The Night the Torchlight Went Out – Runic Games Closed

While you were sleeping...
Runic Games closed

With Blizzcon taking up most of everyone’s weekend (understandably so) some of you may have missed a little bit of news in regards to Runic Games, the creative talent behind the award-winning Torchlight, Torchlight 2 and most recently Hob. Two days ago (November 3rd) as I was reading through my twitter feed I came across a post from Runic Games declaring that they were closing up shop. It took a few moments for the news to set in and for the first several minutes I thought I had misread the title of the post. Yet after checking the date ( I was positive it must be April), checking their official twitter post and website, it was true, Runic Games closed.

I could spend the next several paragraphs point fingers at publishers or concoct theories on why I really think they closed their doors but instead I thought it more constructive to take a moment to share my thoughts on what this little studio that could have meant to me as a journalist, a reviewer, and a gamer. So If you’ll indulge me for a moment or two, I wanted to share why I appreciate everything that Runic has brought to the gaming community over its nine-year run.

The Little Studio that Could:

I first heard of Runic when I came across an article previewing the upcoming release of a game I had never heard of. It boasted a nod to ARPG classics like Diablo 2 and Fate and for a lover of all things ARPG, this was good news. What is important to understand is that at the time when Torchlight was being developed us old ARPG’ers were starved for content. Diablo 3 was nothing more than a twinkle in Blizzard’s collective eye and most of us and chewed through all of the ARPGs that were on the market and still found ourselves falling back to D2. Torchlight promised something fresh, unique and yet familiar as some of the lead devs had actually been a part of the team behind D2.

However even with all these exciting things happening what was most inspiring about Torchlight was the studio building it.
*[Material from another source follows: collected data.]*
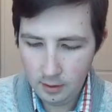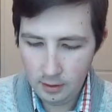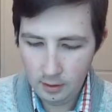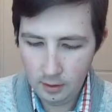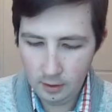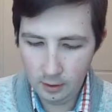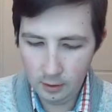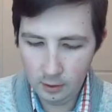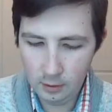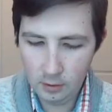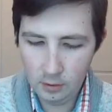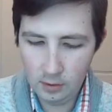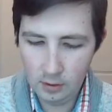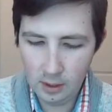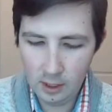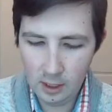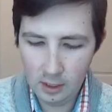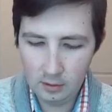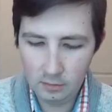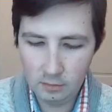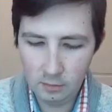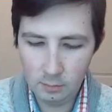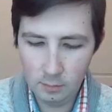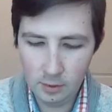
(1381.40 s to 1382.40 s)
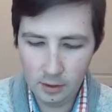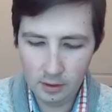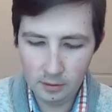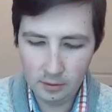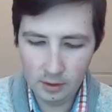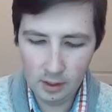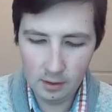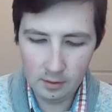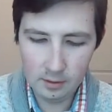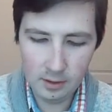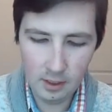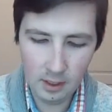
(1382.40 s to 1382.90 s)
It couldn't ask for better
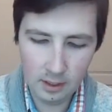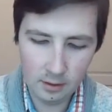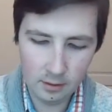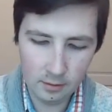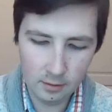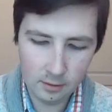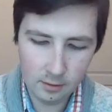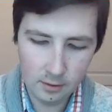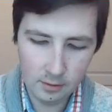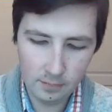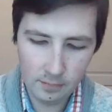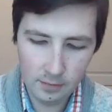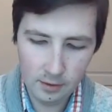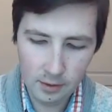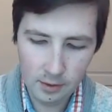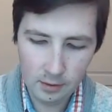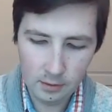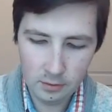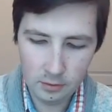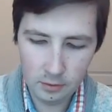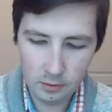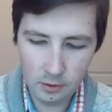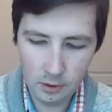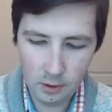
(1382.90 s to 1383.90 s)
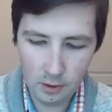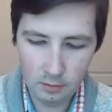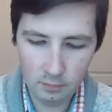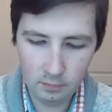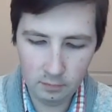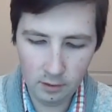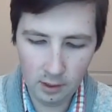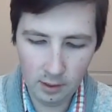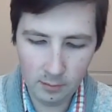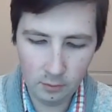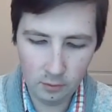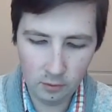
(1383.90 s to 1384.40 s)
caretakers. So long,
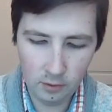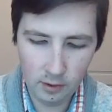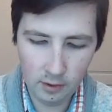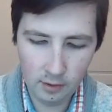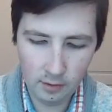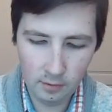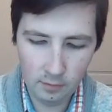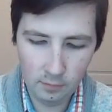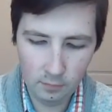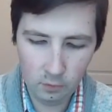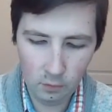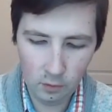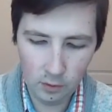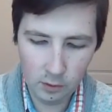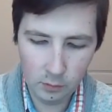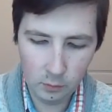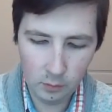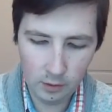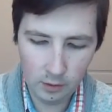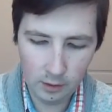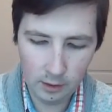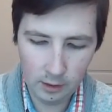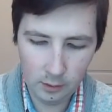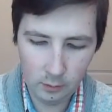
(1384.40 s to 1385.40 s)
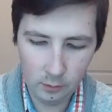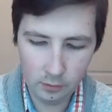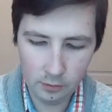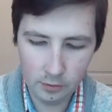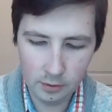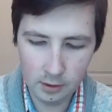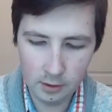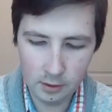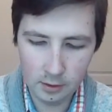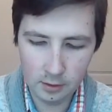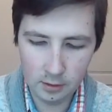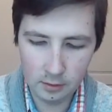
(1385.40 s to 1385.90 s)
Flyboy. Force willing, we'll
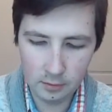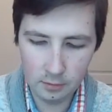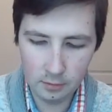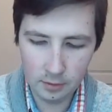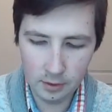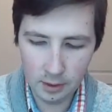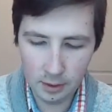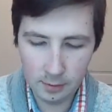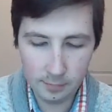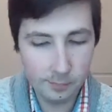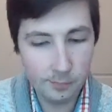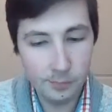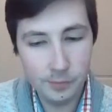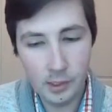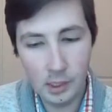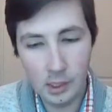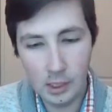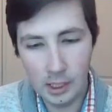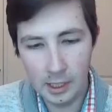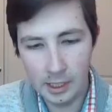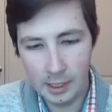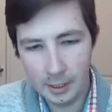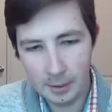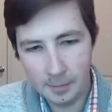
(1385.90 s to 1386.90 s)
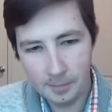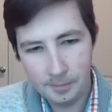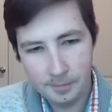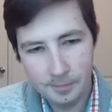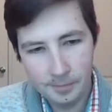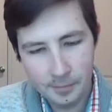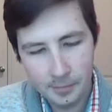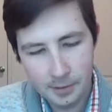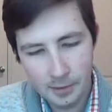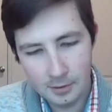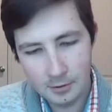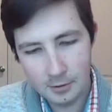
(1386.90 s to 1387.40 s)
see each other again. Leia.
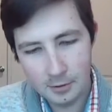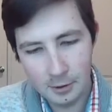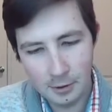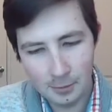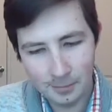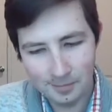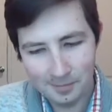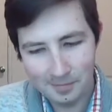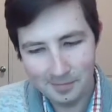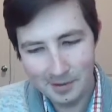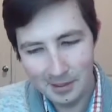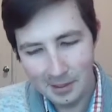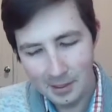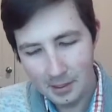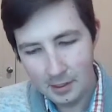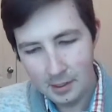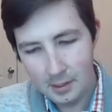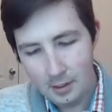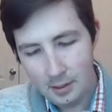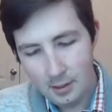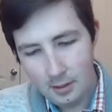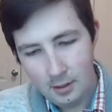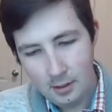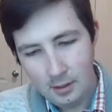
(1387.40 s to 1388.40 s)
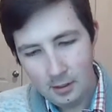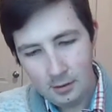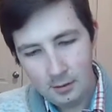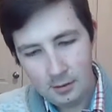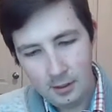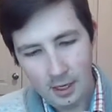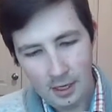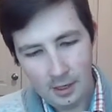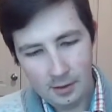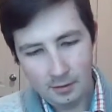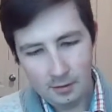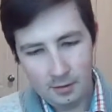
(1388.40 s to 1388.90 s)
So...
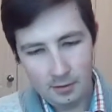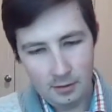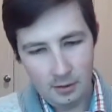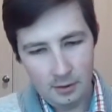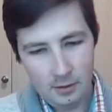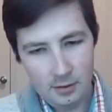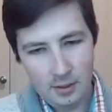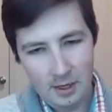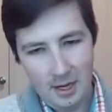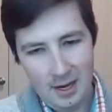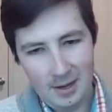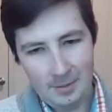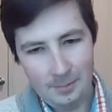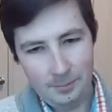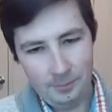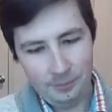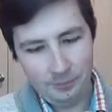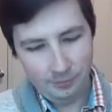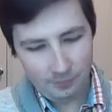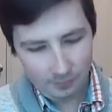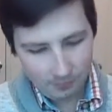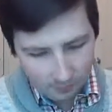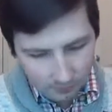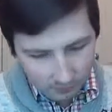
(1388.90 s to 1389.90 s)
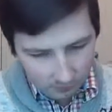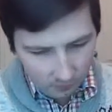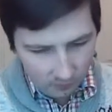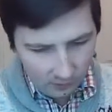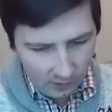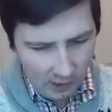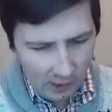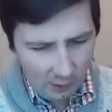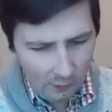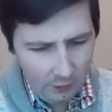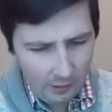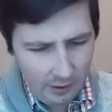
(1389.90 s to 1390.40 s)
yeah, so there's that.
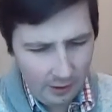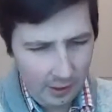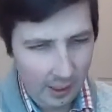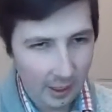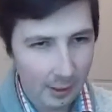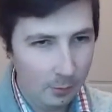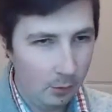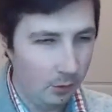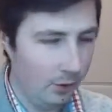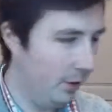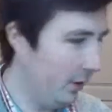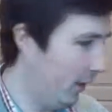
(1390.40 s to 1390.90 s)
I really like books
With only 17 developers (many of whom had just lost jobs at Flagship studios) and no working game engine, Runic set out to produce an excellent ARPG offering in only 11 months at a crazy price tag of only 20 dollars(Canadian pricing ftw). It was an inspiration to gamers and a story that still inspires me to move forward on projects when the odds seem stacked against me. For that, will always appreciate what Runic brought to the table.

For Gamers By Gamers:

Another thing that Runic has always done well is to invest in its community. Even since its early beginnings I have always been impressed by how the team has reached out to it’s community, not just for feedback on the latest patch or beta test but simply to connect. Twitter has been an especially powerful tool that the community team has used to connect and over the years I have watched as they connect with and responded to so many of the everyday gamers that wanted to connect with them. I never had the opportunity to connect with them at shows or con but regardless I have always felt like a part of the Runic community. That is a culture that studios will spend millions trying to replicate but that Runic fostered in its honest, open relationships with its fans. I feel that I am safe in saying thank you to Runic from all of us every day gamers, you helped create and maintain a culture and community that is a rarity in today’s society.

Know Thy Self:

One final note I want to highlight about Runic as a studio is that they were never afraid to be who they were, a rag tag group of passionate gamers who didn’t follow trends but rather pursued their passion. One of my favorite things about their three titles is that each is definitively Runics passion project. I remember when torchlight 2 had been development for a couple of years that there was a mounting pressure from the community to see the release date slapped on the game. Yet time and time again Runic held it’s ground of wanting to make sure that every ounce of passion was fully realized in TL2. There was no compromise or cutting content for time, Runic stuck to its guns and released a game it was proud of.

As a gamer I can ask for nothing more than a company that will take the time necessary to produce something they are happy with. In a world of big budgets, half-baked content releases and DLC madness, any company that is willing to put the effort, time and passion into their project is a company worth holding on to. For that I appreciate what Runic has brought to the table.

Final Thoughts:

Thanks for indulging me over these few paragraphs to share some thoughts. This isn’t a puff piece or a paid advert for some game but rather one gamer expressing his appreciation for a studio that, despite the odds, has impacted the industry in some pretty unique ways. So whether you’re a fan of the Torchlight series and Hob or not I hope you can, at the very least, appreciate the love and passion Runic Games has had for all of its projects, its community and for the industry and tip your hat with me as I say well done Runic, this is one gamer who is thankful for your contribution.

Written by
Husband, Father, Gamer, Co-Host of Roll the Level. Here for the hack, slash, loot, repeat!

2 Comments

  1. Wonder, Max, Travis, Erich… those are just a few of the people who literally serve as reasons I’m here writing about games as a living. The studio changed a lot after PWE bought it outright, and I expect we will see Runic Games as a PWE Studio live on – it just won’t be the same.

    Love to all the Runic guys and gals. They deserved bigger and better things.

  2. Wow, I what a bummer. I really loved my time with Torchlight, and I’m looking forward to playing Hob once I get a little free time.